Juan Sagrera, el último eslabón de una familia con historia, nos cuenta cómo fue crecer en ese bar que antes era conocido como la Bodega Buenos Aires. «Yo nací aquí», dice señalando con nostalgia los alrededores. Su abuelo fundó el local y su padre continuó la tradición hasta que la falta de mantenimiento lo llevó a cerrar sus puertas hace ya diez años.

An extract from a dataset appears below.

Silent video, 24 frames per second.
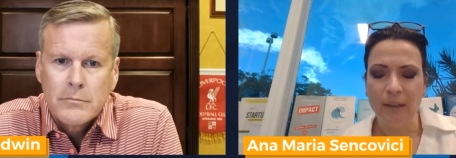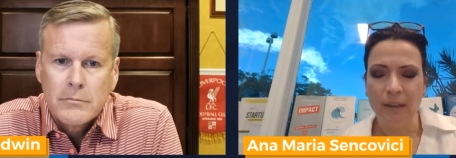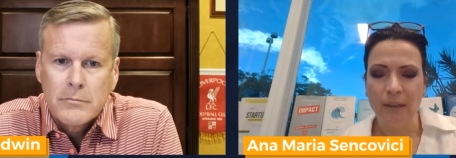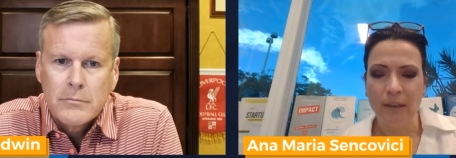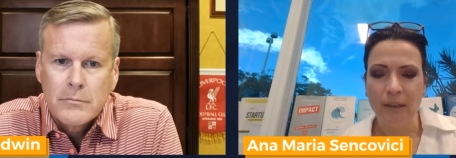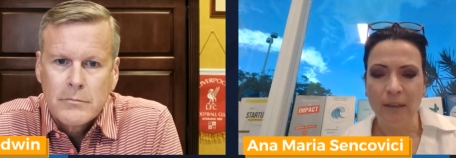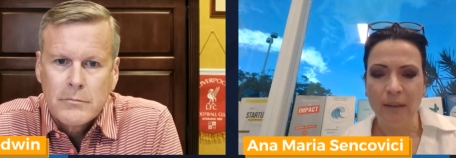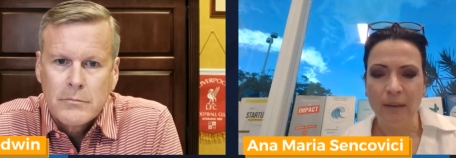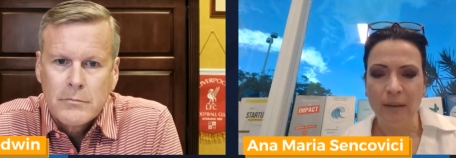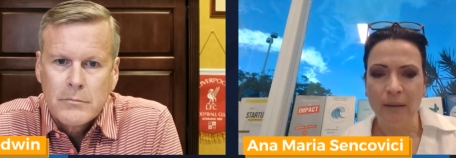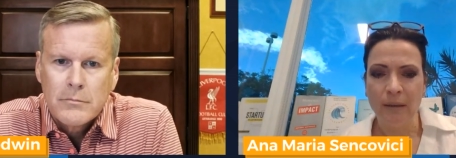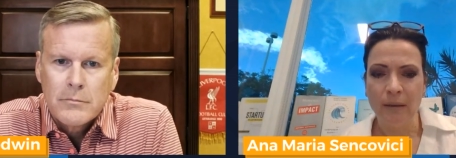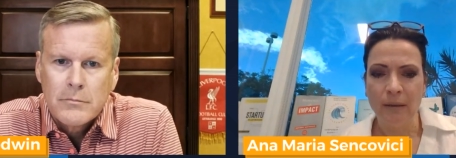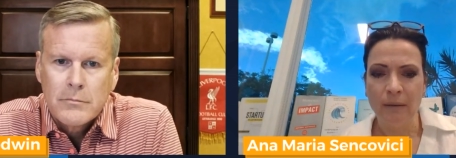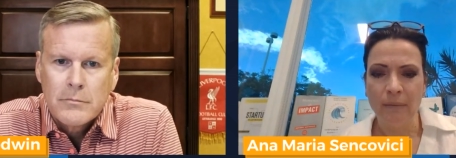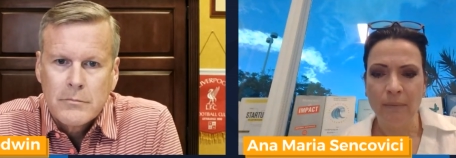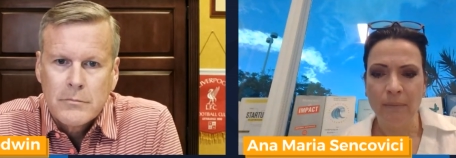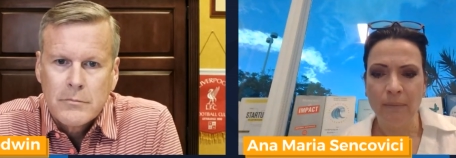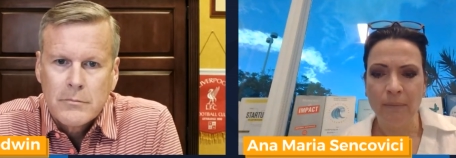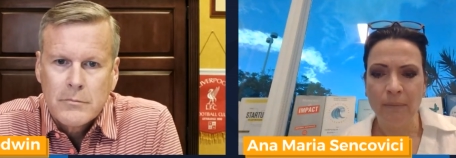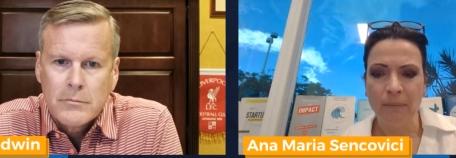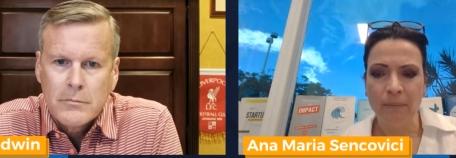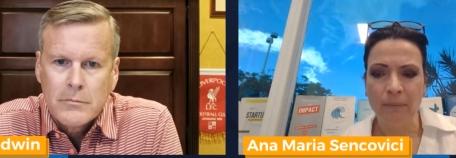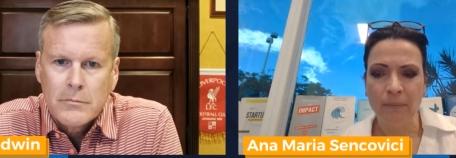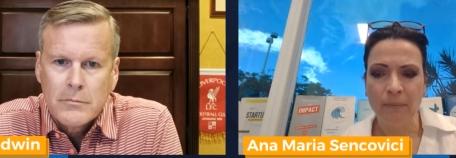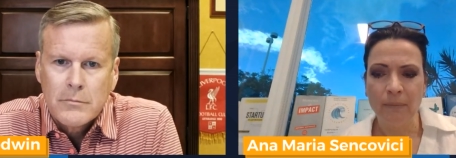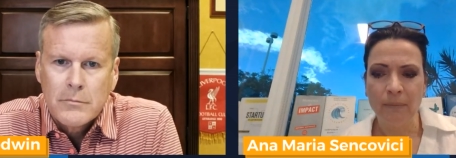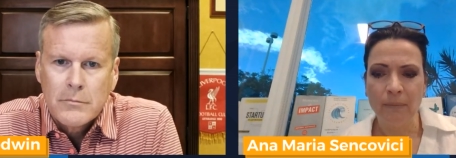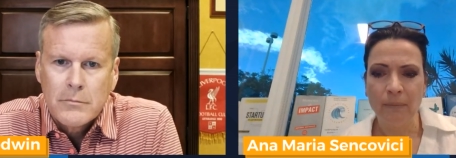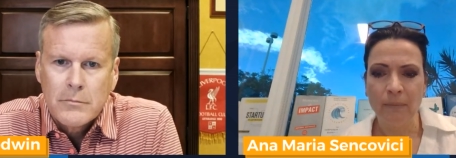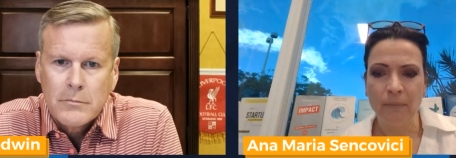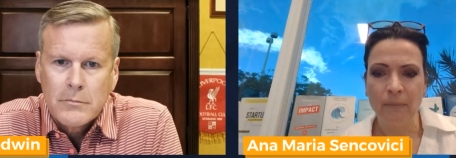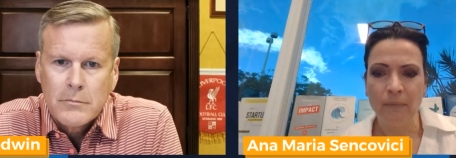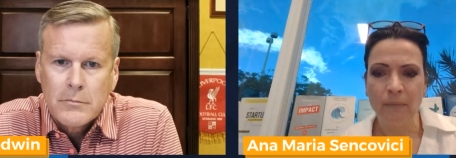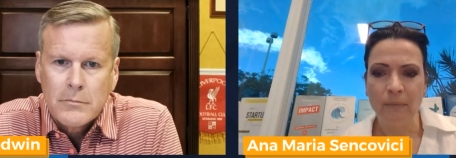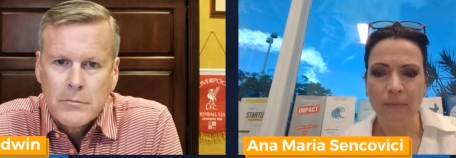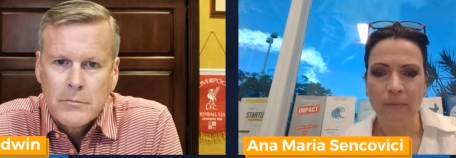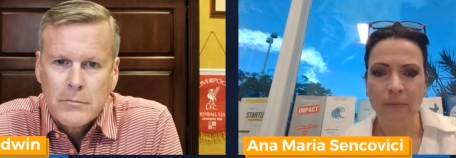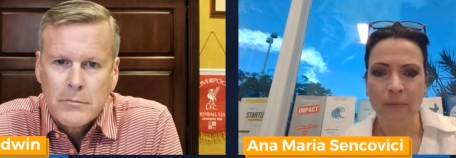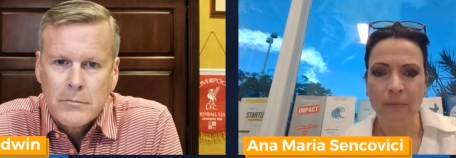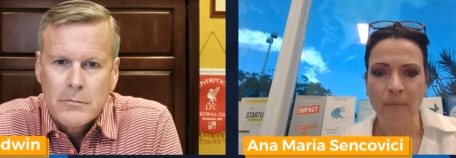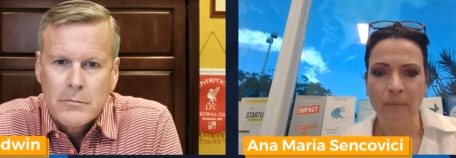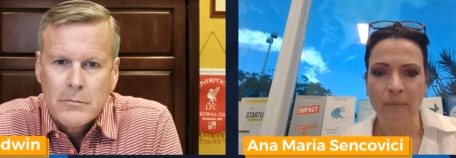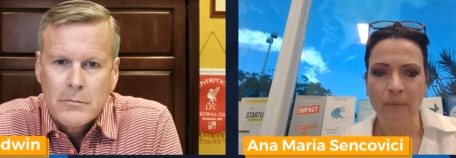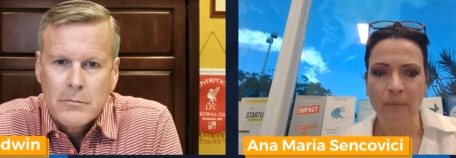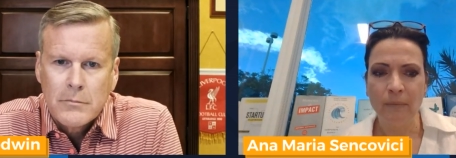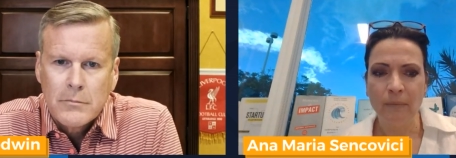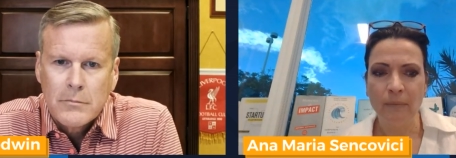No one is speaking in this clip.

Pero no solo eso; también refleja cómo ha cambiado toda la zona.
Un legado olvidado
A medida que las torres crecen a su alrededor, Juan recuerda los días en que todo eran solares vacíos. «Aquí había coches de choque y caballitos», dice mientras señala donde antes estaba el cine o el colegio La Salle. Con cada palabra, evoca una Palma más auténtica y menos saturada por edificios impersonales.
Aquel espacio familiar se convirtió en un punto de encuentro y ahora parece destinado a ser otro ladrillo más en la ciudad. Juan comparte su frustración al recordar cómo el banco dejó caer al bar sin piedad después de años luchando por mantenerlo a flote. Las obras ilegales acabaron con lo poco que quedaba y cuando finalmente cerró, le robaron todos sus recuerdos.
“Me ofrecieron 2.500 euros por renunciar al contrato”, comenta indignado. Ese contrato heredado, símbolo del esfuerzo familiar y la historia vivida entre esas cuatro paredes, ahora está tirado a la basura frente a las promesas del nuevo desarrollo urbanístico.
La transformación está asegurada: un edificio moderno tomará su lugar mientras queda la pregunta flotante sobre qué pasará con nuestra memoria colectiva si seguimos cediendo ante la voracidad inmobiliaria.